High-speed autonomy done safely
High-speed autonomy done safely
An important challenge for the acceptance of autonomous driving is to ensure the safety of road users without a loss of speed.
With today’s state-of-the-art technology, building self-driving cars that are safer than human drivers would result in a loss of speed and comfort and further decrease the acceptance of autonomous mobility. This was the result of a study by the Insurance Institute for Highway Safety, a US traffic safety organisation that regularly publishes research on autonomous driving.
Pilot studies by German automakers also confirm passengers’ perception that autonomous vehicles are mostly slow and hesitant. A key challenge to introducing autonomous systems onto the market is thus to ensure safety without limiting speed and comfort to the extent that it negates acceptance of the technology.
In the Layers of Protection Architecture for Autonomous Systems (LOPAAS) project, Fraunhofer IESE, Fraunhofer IKS, and the University of York are pursuing the goal of enabling autonomous vehicles to drive faster and more safely.
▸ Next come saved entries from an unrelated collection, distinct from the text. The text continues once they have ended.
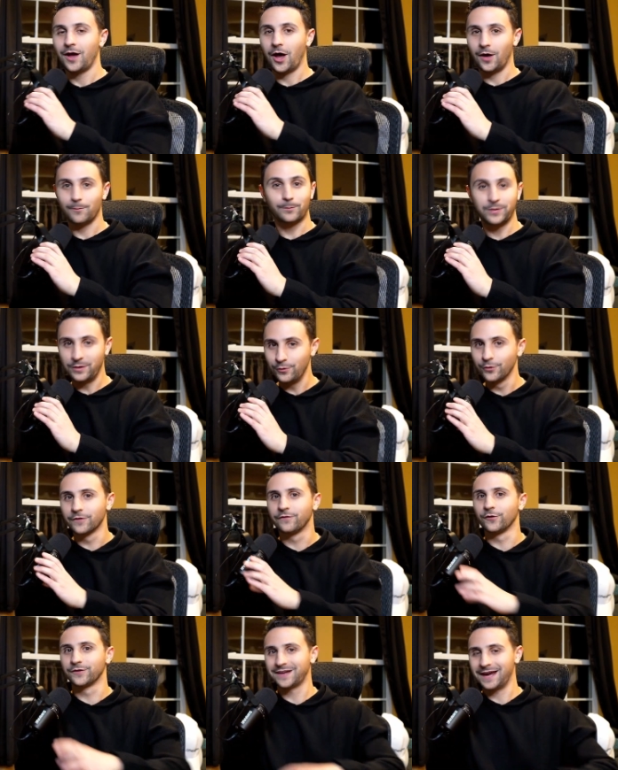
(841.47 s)
beautiful
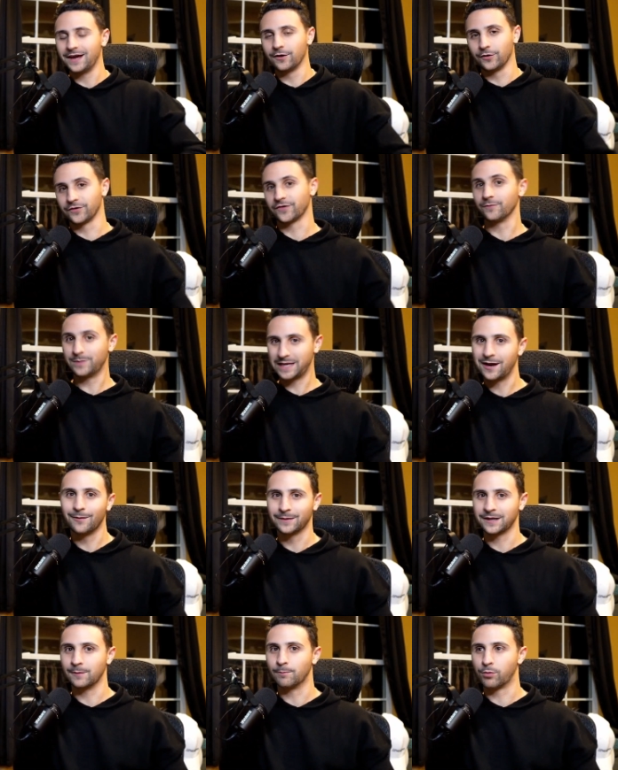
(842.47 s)
tales of becoming a
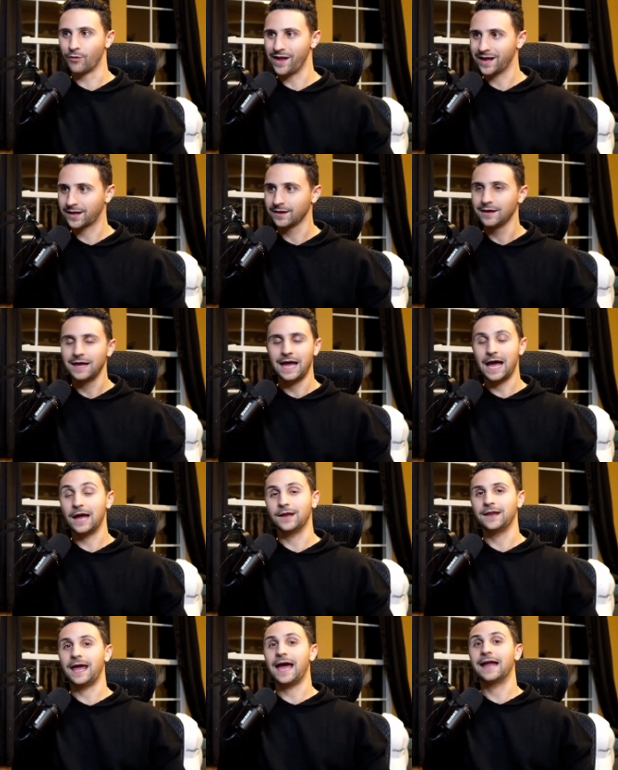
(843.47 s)
brick and
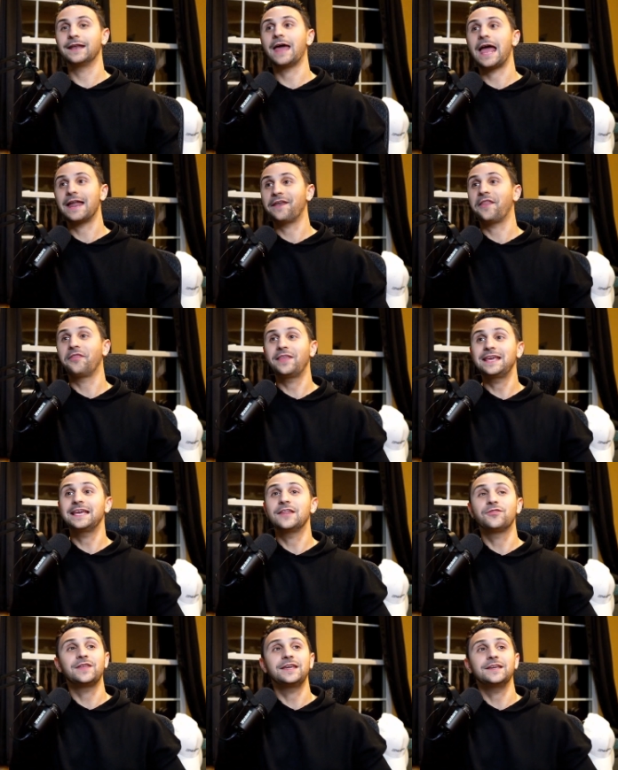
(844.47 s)

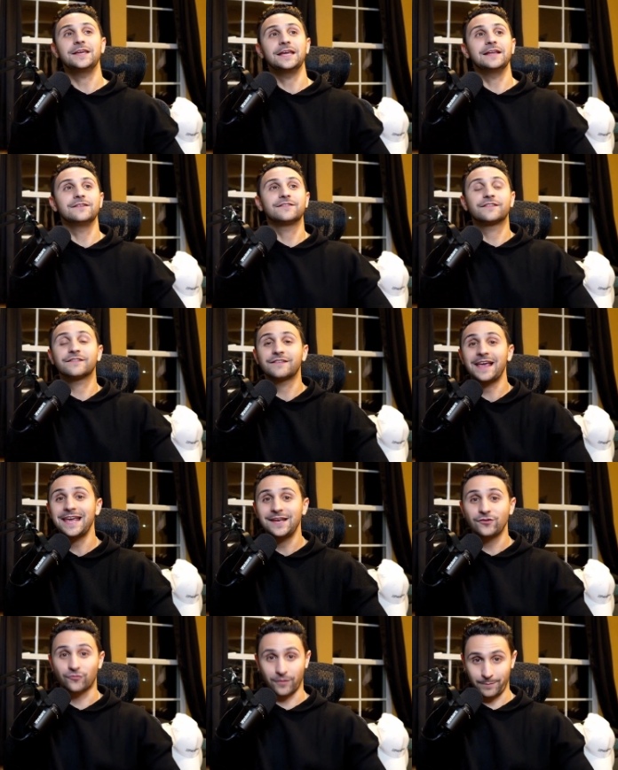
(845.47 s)
the insane
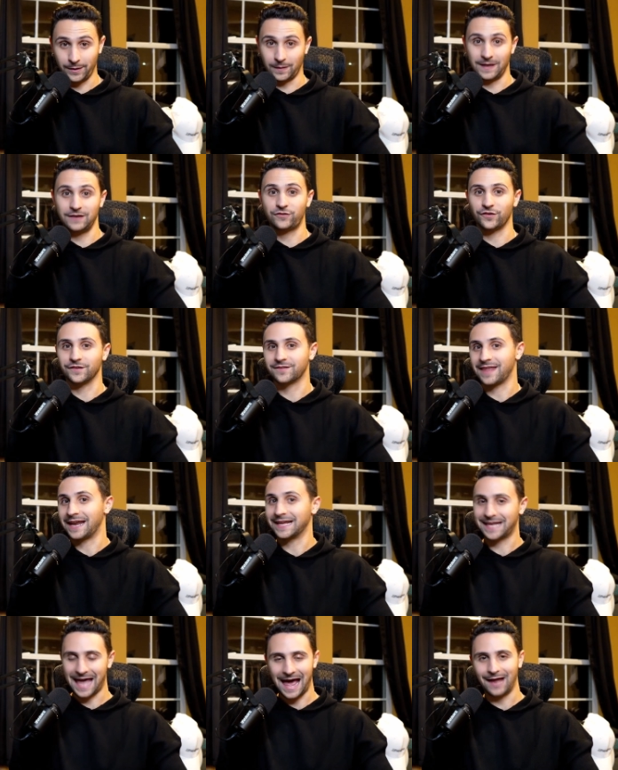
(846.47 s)
tribulations that it
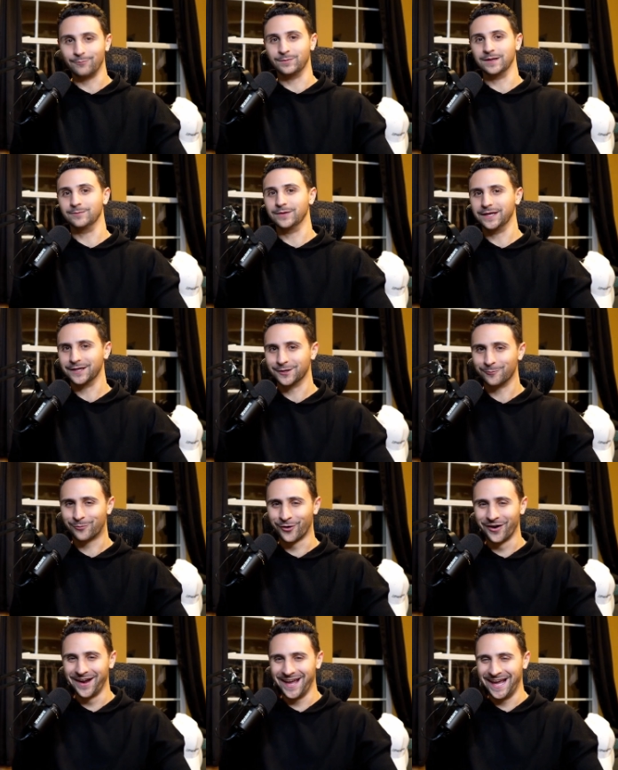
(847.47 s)
can be being a
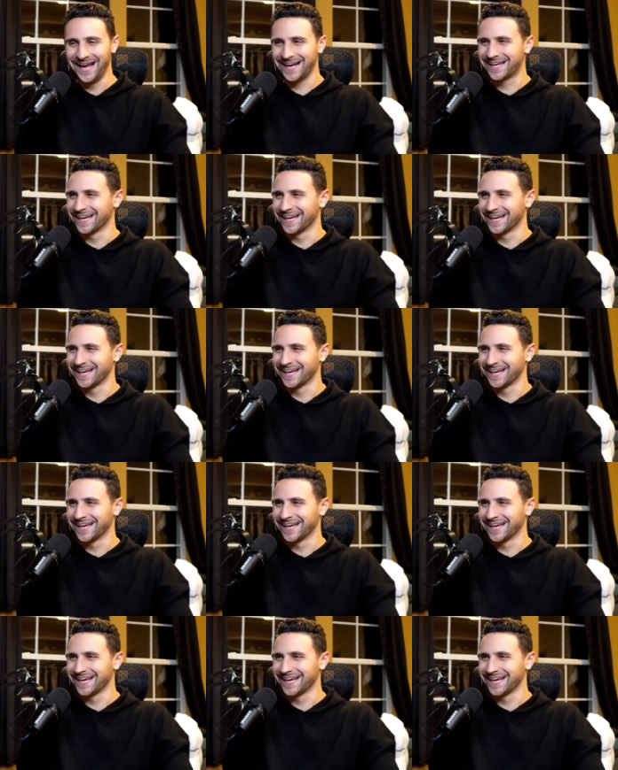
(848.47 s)
brick.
The results of the project will then be incorporated into standards for technology transfer purposes.
IESE is contributing its expertise in dynamic risk management, which enables autonomous systems to assess and control the risks of their options for action in a situation-specific manner, while IKS is focusing on trustworthy AI-based situation detection as well as runtime monitoring of the associated uncertainties. The University in York is contributing its expertise in systematically generating comprehensive and traceable safety reasoning.
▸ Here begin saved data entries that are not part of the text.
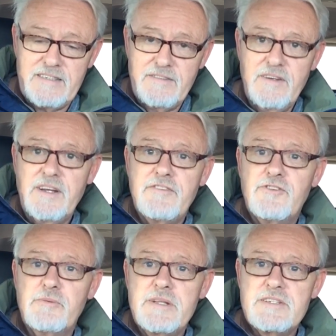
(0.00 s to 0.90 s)
We're only
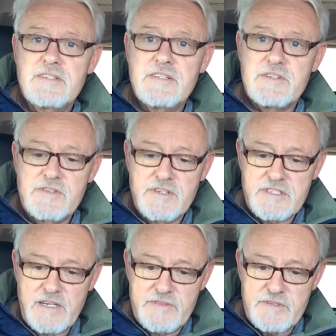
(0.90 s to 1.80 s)
4 minutes into this, we've got
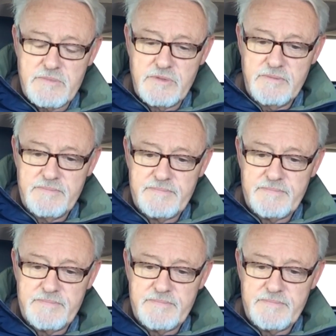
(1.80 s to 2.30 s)
time for some more.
“Current approaches assume worst-case scenarios to ensure optimal safety. Among other things, they are based on calculations of physical laws governing how objects move. However, this leads to reduced speed of the vehicle,” says Dr Rasmus Adler, programme manager Autonomous Systems at Fraunhofer IESE and project manager of LOPAAS. “It is also difficult to correctly assess multiple risks that can occur simultaneously, such as a pedestrian suddenly appearing on the left of the vehicle and a cyclist on the right side of the vehicle. The aim is to implement an understanding of risk in vehicles that does not calculate the worst case and thus does not overestimate all risks.”
The researchers’ new methodology is already being applied in the field of intralogistics. A project with Hitachi, for example, focuses on safe and efficient collaboration between autonomous mobile robots and human workers in industrial warehouses. The underlying solution principle is to replace static worst-case assumptions commonly used for safety design with dynamic safety mechanisms that utilise knowledge about the specific current situation of a driverless transport system.
For example, the assumption of how likely a person is to move in the intended direction of travel of a machine can be more accurately estimated based on the current work task or previous movement of people at that location. This also allows the system to better estimate whether or not proactive braking is actually necessary. Systems should monitor the relevant characteristics of themselves and their context, project these properties into the future, and draw conclusions about their effect on risk.
“In simple environments like warehouses, our approach to dynamic risk management works very well. Hitachi plans to equip its driverless forklifts with this. We will be optimising our methodology for complex traffic situations with robotaxis and autopilots until the project ends in June 2024,” says Adler. “For this purpose, we are also using AI and data-driven models, which are essential for environment recognition and object classification.”